The monk tamed the storm on the lake, which threatened the fishermen, predicted that none of the brethren would die before his death, despite the fact that the plague was raging, and after that many would follow him.

The monk celebrated his last Divine service on the day of the Holy Trinity. Having bequeathed to the brethren to preserve love among themselves, the Monk Cyril reposed blessedly in the 90th year of his life on June 9, 1427, on the feast day of the homonymous Saint Cyril, Archbishop of Alexandria.
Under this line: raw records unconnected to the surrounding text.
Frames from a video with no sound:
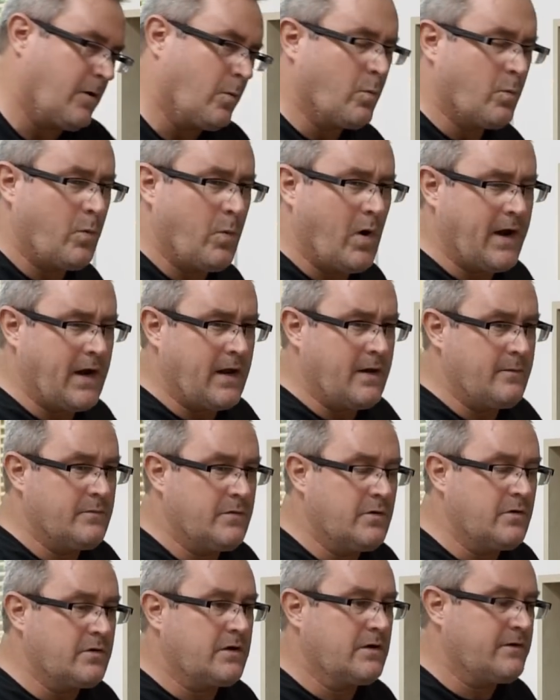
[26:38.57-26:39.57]
What I'm
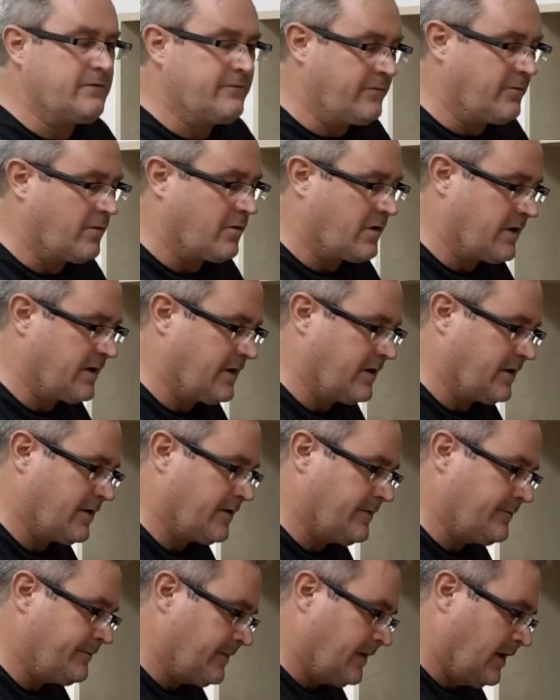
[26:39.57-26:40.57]
looking for
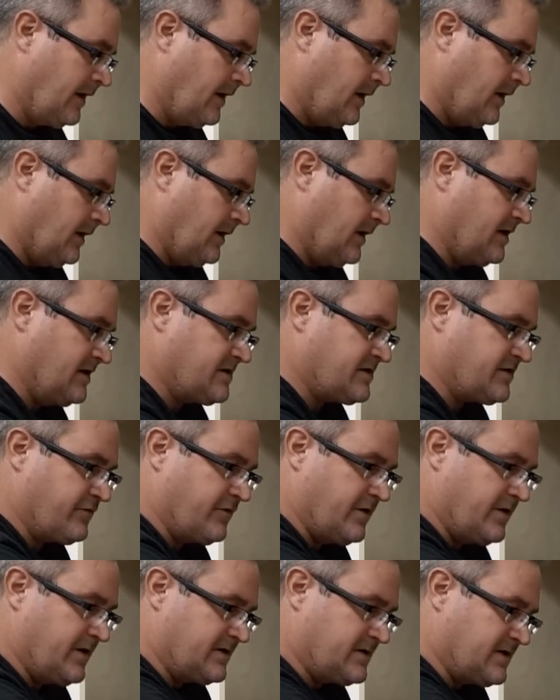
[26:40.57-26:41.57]
here is
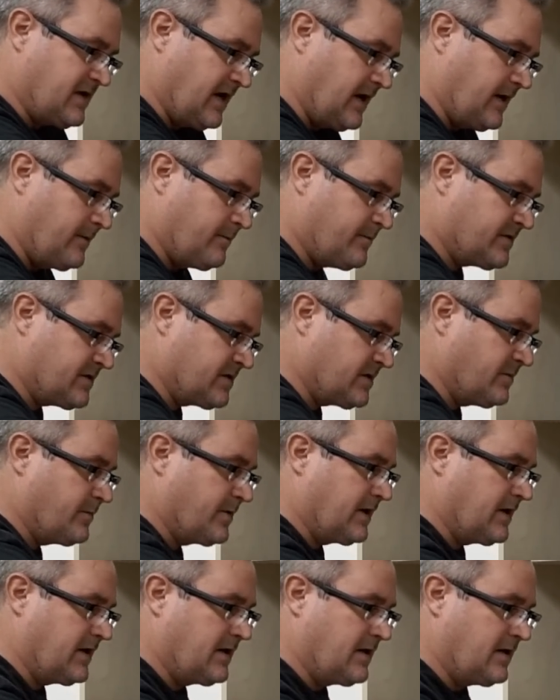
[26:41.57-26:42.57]
for the tape to
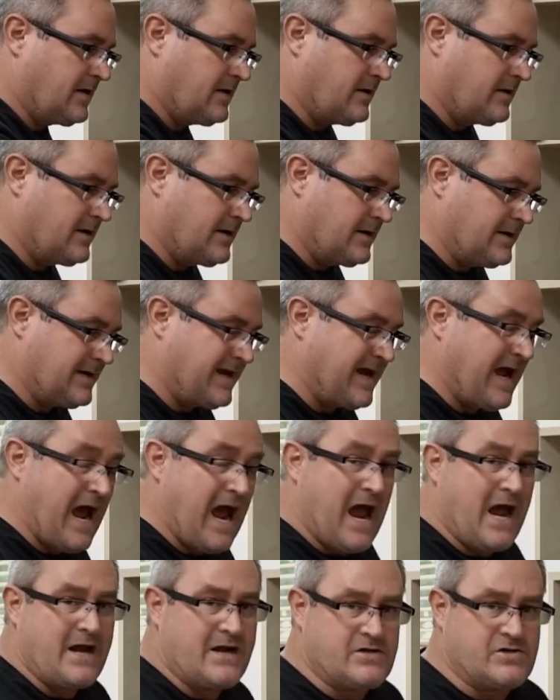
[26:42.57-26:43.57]
be the
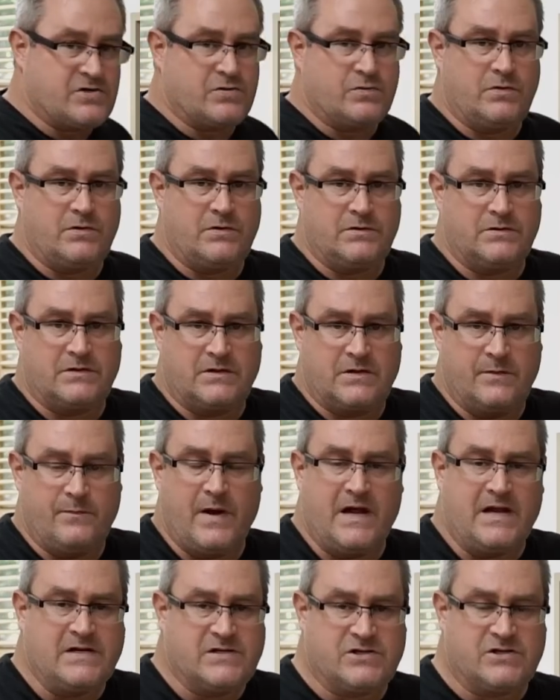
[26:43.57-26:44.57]
actual
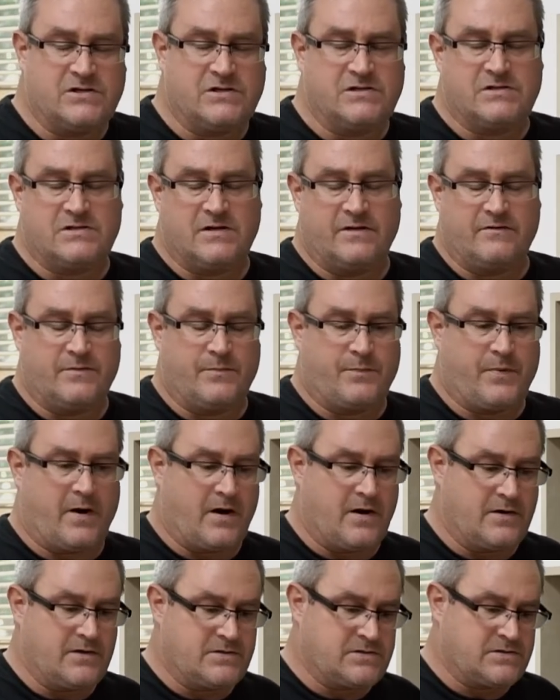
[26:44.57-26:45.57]
dimensions of the
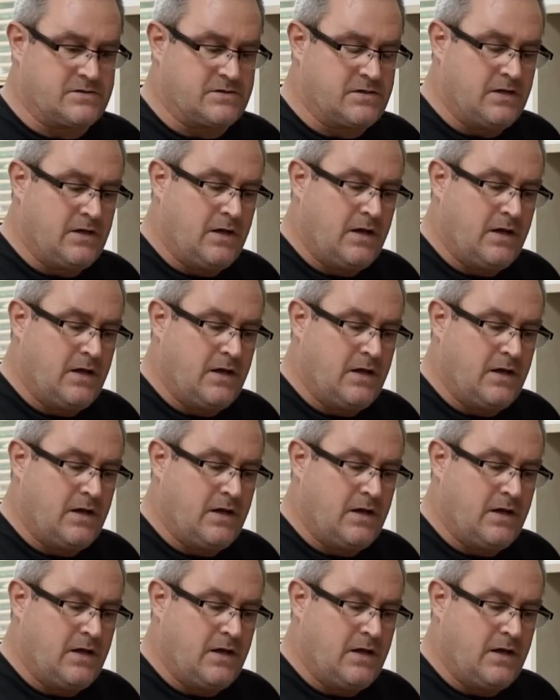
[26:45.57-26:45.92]
parts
In the very first year after the death of the monk, out of 53 brethren, 30 died. To those who remained, the monk often appeared in a dream with support and instruction.

The Monk Cyril loved spiritual enlightenment and instilled this love in his disciples. According to the inventory of 1635, there were more than 2 thousand books in the monastery, among them 16 "miracle worker Cyril". Remarkable examples of spiritual guidance and guidance, love, peacefulness and consolation are the three letters of the reverend to the Russian princes that have come down to us.

All-Russian veneration of the saint began no later than 1447-1448. The life of St. Cyril was written on behalf of Metropolitan Theodosius and Grand Duke Vasily Vasilyevich by Hieromonk Pachomius Logofet, who arrived at the Kirillov Monastery in 1462 and found many eyewitnesses and disciples of St. Cyril, including St. Martinian (Comm. 12 January), who then ruled Ferapontov monastery.